Maintenance Mode - Need to take down 1 of 6 nodes for fan replacement
RobertH
27 Posts
January 23, 2023, 1:54 pmQuote from RobertH on January 23, 2023, 1:54 pmRan into an issue this weekend. We have a Petasan cluster that has 6 nodes (v3.0.1), in the infinite wisdom of the powers that be, they did not order cables that were sufficiently long enough to slide the servers out of the rack so they can be operated on while running for internal hot-swap parts like a fan.

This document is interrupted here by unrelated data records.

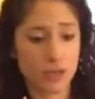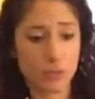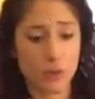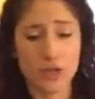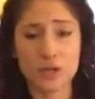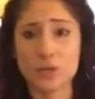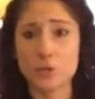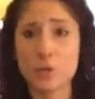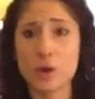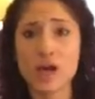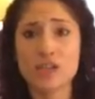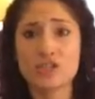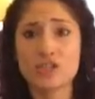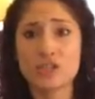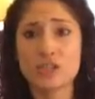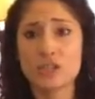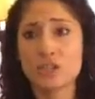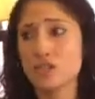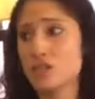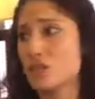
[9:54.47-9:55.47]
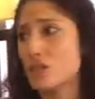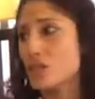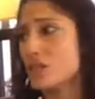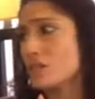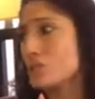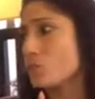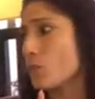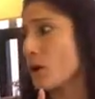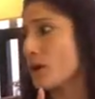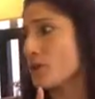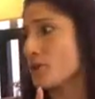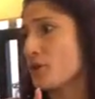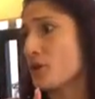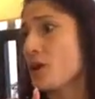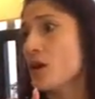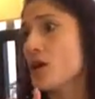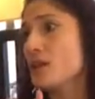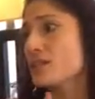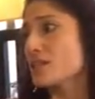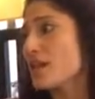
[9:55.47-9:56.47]
while you're washing dishes, while
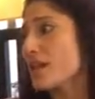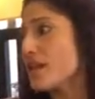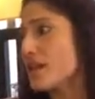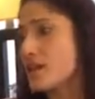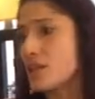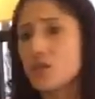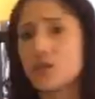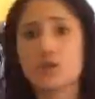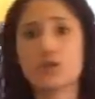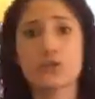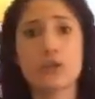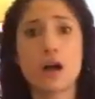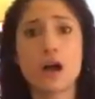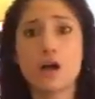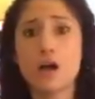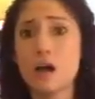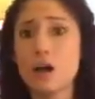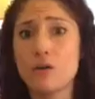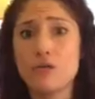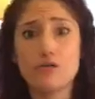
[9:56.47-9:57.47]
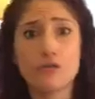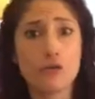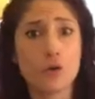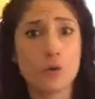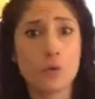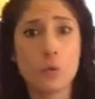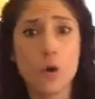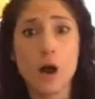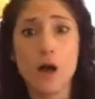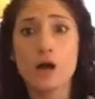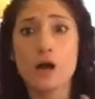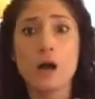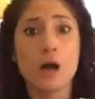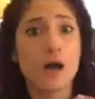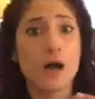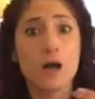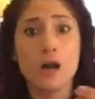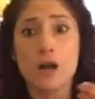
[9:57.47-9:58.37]
you're taking your dog out for a walk,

Had to shutdown one of the 6 nodes (not a manager node) to replace a fan in it. Went into maintenance menu in petasan console and toggled all the items into maintenance mode, went into the iscsi path assignment and move all the iscsi paths off the node. Being overly cautious I also logged into the hyper-v cluster that uses petasan and shutdown all but 2 critical VMs that are running on the pool, the two running VMs were still fine after the path changes and everything looked fine
Used the console on the node with the problematic fan to shutdown the system, it did a graceful shutdown, had a SSH session open to one of the manager nodes running "ceph -w" and it almost immediately started complaining about delayed writes, while I was waiting for the node to shutdown completely looked at hyper-v and storage had gone offline saying it was not accessible
Needless to say I swapped that fan in as fast as humanly possible and powered the node back up, once it came on line and the OSDs started checking back in the delay messages in the ceph console went away and the storage in hyperv came back online. Fortunately I had powered off most of the VMs before doing this otherwise I would likely have had a good deal of data corruption, the 2 critical VMs that I had running both had kernel panic/blue screens from loss of disk IO and had to be restarted after the storage came back online
Im guessing that not all of the toggles need to be toggled into maintenance mode for something like this, where a node is being taken offline and is expected to be back online relatively quickly. I looked at the admin guide and it doesnt explain what any of the toggles really do, the popup help on each of them doesnt really do a good job of describing that either.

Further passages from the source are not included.